LLaVA-Critic-R1: Your Critic Model is Secretly a Strong Policy Model
Xiyao Wang, Chunyuan Li, Jianwei Yang, Kai Zhang, Bo Liu, Tianyi Xiong, Furong Huang
2025-09-03
Summary
This research challenges the common practice in vision-language models of keeping the parts that judge answers (critics) separate from the parts that create answers (policies). It shows that you can actually train a single model to do both well, leading to better performance overall.
What's the problem?
Typically, vision-language models have two distinct components: a 'policy' that generates responses to images and text, and a 'critic' that evaluates how good those responses are. The critic is only used for judging, never for actually making the responses itself. This limits potential improvements because the critic’s knowledge isn’t directly used to enhance the answer-generating process. Essentially, the system isn't learning from its own evaluations in a direct way.
What's the solution?
The researchers took datasets normally used to train critics – data showing which answers are preferred – and used them to directly train a base generative model using reinforcement learning. This created a model, called LLaVA-Critic-R1, that can both judge and generate responses. They then improved upon this model with LLaVA-Critic-R1+, and also showed that even using the improved critic to evaluate answers *during* testing can lead to better results without any further training.
Why it matters?
This work is important because it demonstrates that a single model can effectively handle both evaluation and generation in vision-language tasks. This simplifies the system, potentially making it easier to scale and improve. It also opens the door to creating models that can learn and refine themselves continuously, leading to more capable and self-improving AI systems that can better understand and reason about images and text.
Abstract
In vision-language modeling, critic models are typically trained to evaluate outputs -- assigning scalar scores or pairwise preferences -- rather than to generate responses. This separation from policy models, which produce the responses, is so entrenched that critics are rarely considered for direct policy use. In this work, we challenge this convention. We propose to reorganize preference-labeled critic datasets into verifiable training signals and perform reinforcement learning directly on a base generative model, producing LLaVA-Critic-R1, a multimodal critic trained to optimize preference judgments while retaining full generation ability. Surprisingly, LLaVA-Critic-R1 emerges not only as a top-performing critic but also as a competitive policy model -- matching or surpassing specialized reasoning VLMs trained with in-domain data across 26 visual reasoning and understanding benchmarks, with an average gain of +5.7% over its base model (Qwen-2.5-VL-7B).

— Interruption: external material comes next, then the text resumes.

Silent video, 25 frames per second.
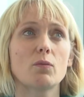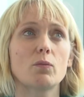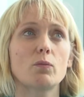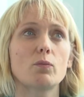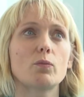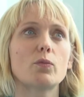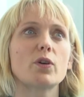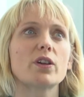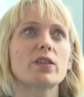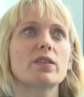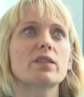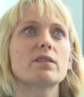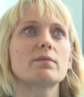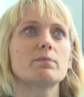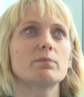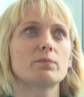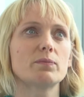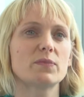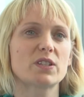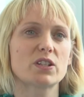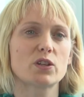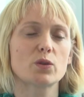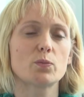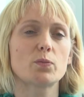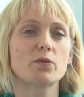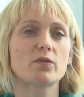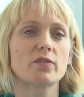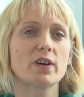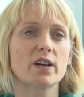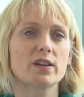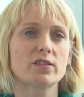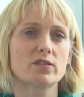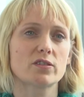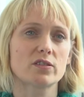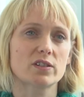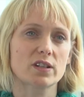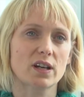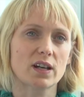with
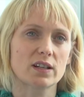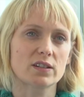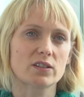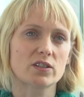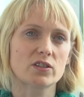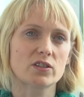supervisors and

Extending this approach to existing strong reasoning VLMs yields LLaVA-Critic-R1+, which further advances policy performance without sacrificing critic quality, achieving a SoTA performance of 71.9 on MMMU at the 7B scale. Finally, we show that the enhanced critic ability benefits inference: applying self-critique at test time yields an average +13.8% improvement on five representative reasoning tasks without additional training. Our results reveal that RL training on critic data can produce a unified model excelling at both evaluation and generation, offering a simple path toward scalable, self-improving multimodal systems.